BRAK sieht Vorhaben des Rates zur Verschlüsselung kritisch – RAT

Die BRAK hat am 23. November 2020 zum Entwurf der „Resolution des Rates zur Verschlüsselung - Sicherheit durch Verschlüsselung und Sicherheit trotz Verschlüsselung“ Stellung bezogen und ihrer Sorge über das Vorhaben Ausdruck verliehen.
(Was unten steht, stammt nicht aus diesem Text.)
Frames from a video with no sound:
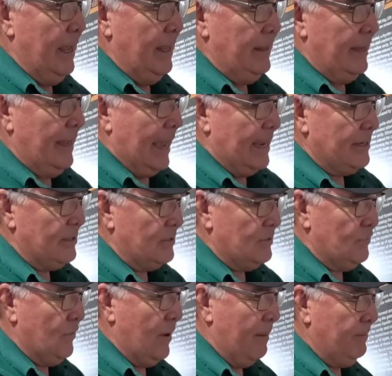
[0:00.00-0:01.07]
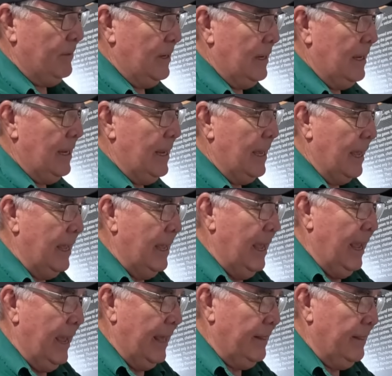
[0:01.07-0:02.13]
The gas is trapped in here,
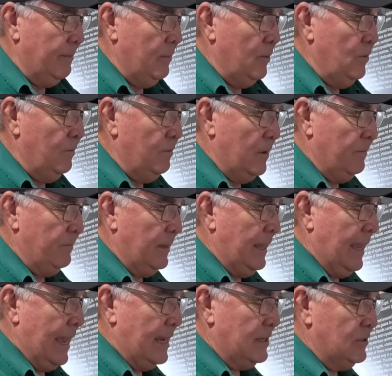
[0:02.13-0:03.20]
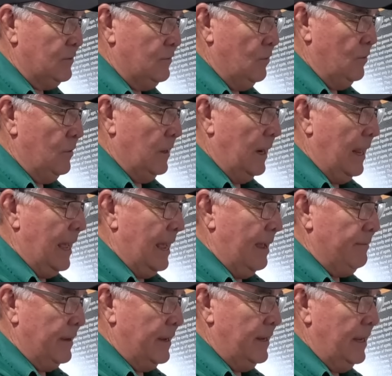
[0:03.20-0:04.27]
and the movement of the gas through the
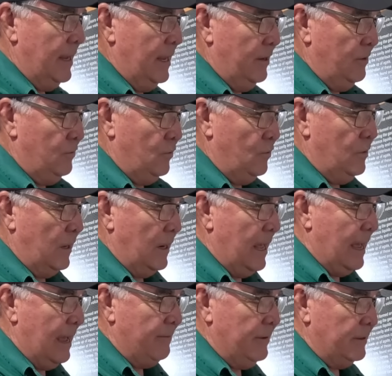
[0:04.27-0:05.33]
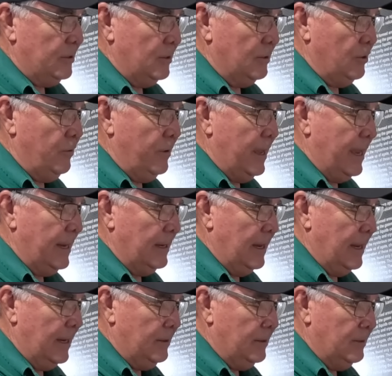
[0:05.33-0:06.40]
lava drew the lava to create
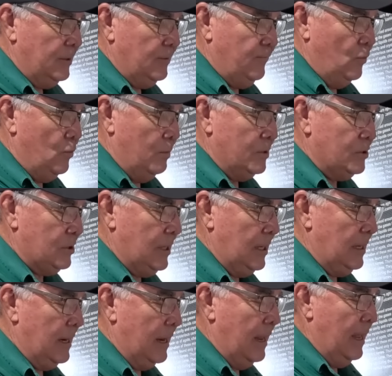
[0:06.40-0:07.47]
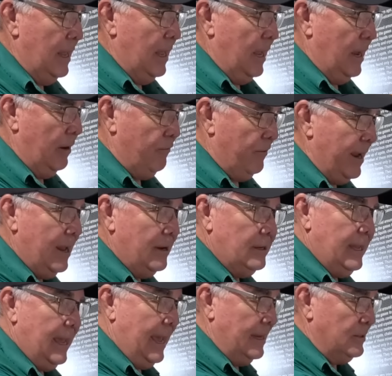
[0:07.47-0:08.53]
and form a skin around
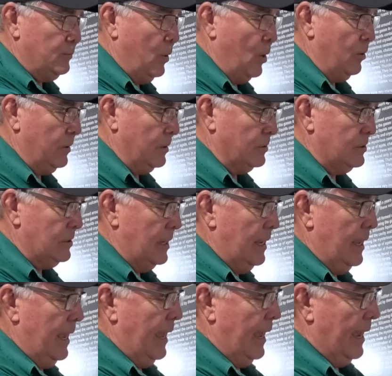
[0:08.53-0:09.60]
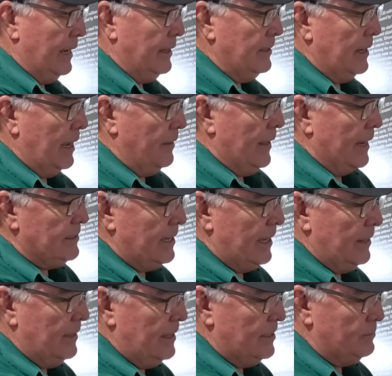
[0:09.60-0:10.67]
gas pockets, and that's
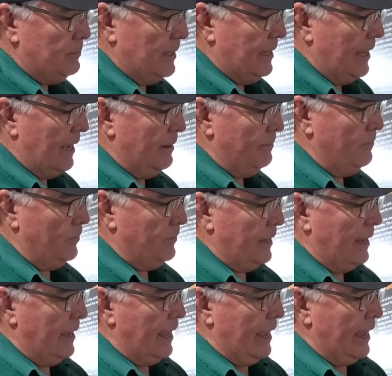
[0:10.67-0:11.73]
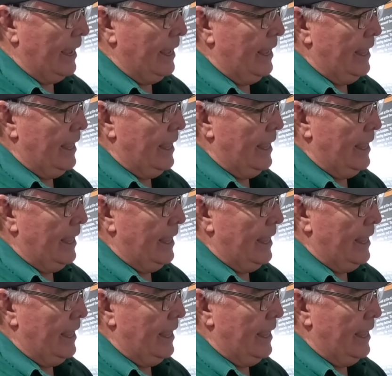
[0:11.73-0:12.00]
how these became what they are.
Aus Anlass des Terroranschlags vom 2. November 2020 in Wien haben sich die Mitglieder des Rates in der Formation Justiz und Inneres (JI) in ihrer informellen Sitzung vom 3. November 2020 auf den Grundsatz Sicherheit durch Verschlüsselung und Sicherheit trotz Verschlüsselung festgelegt, welche den zuständigen Behörden umfangreichen Zugriff auf Daten trotz des Einsatzes von Verschlüsselung gewähren soll. Die BRAK lehnt den Beschlussvorschlag ab und erwartet von der deutschen Ratspräsidentschaft, dem Ministerrat sowie den gesetzgebenden Organe der EU, von der Formel „Sicherheit trotz Verschlüsselung“ jedenfalls insoweit Abstand zu nehmen, als damit auf eine Durchbrechung der Verschlüsselung gezielt wird. In jedem Fall muss die Vertraulichkeit anwaltlicher Kommunikation auf allen Kommunikationskanälen gewährleistet bleiben. Dies ist bei etwaigen Gesetzesvorhaben zu berücksichtigen und sicherzustellen. Voraussetzung dafür ist auch eine bisher nicht erfolgte klare Benennung der mit einem Verschlüsselungsverbot einhergehenden Gefahren für den Rechtsstaat.